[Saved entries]
= Beginning of Section =
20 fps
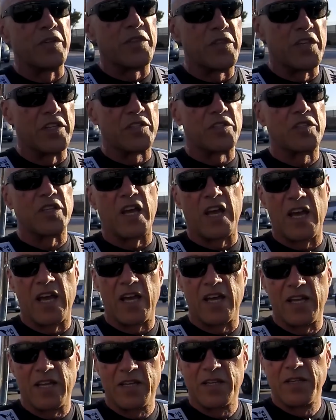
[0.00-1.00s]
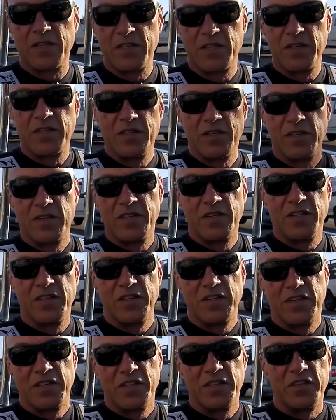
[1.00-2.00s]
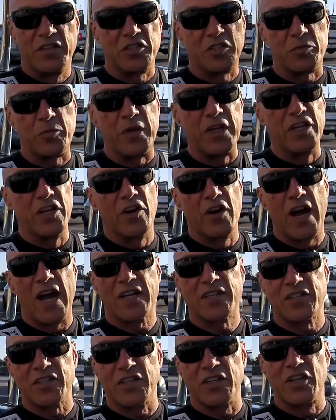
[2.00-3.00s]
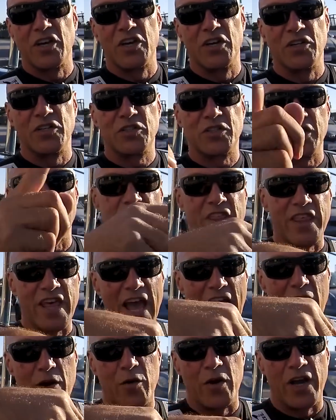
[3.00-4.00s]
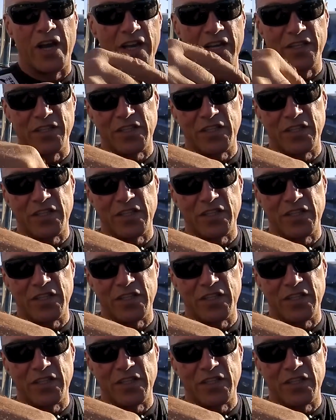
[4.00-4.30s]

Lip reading: but this the speedo actually goes that way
= End of Section =
Task description: Output the data above without changes, apart from leaving out the pictures.

Result of the task:
20 fps
[0.00-1.00s]
[1.00-2.00s]
[2.00-3.00s]
[3.00-4.00s]
[4.00-4.30s]

Lip reading: but this the speedo actually goes that way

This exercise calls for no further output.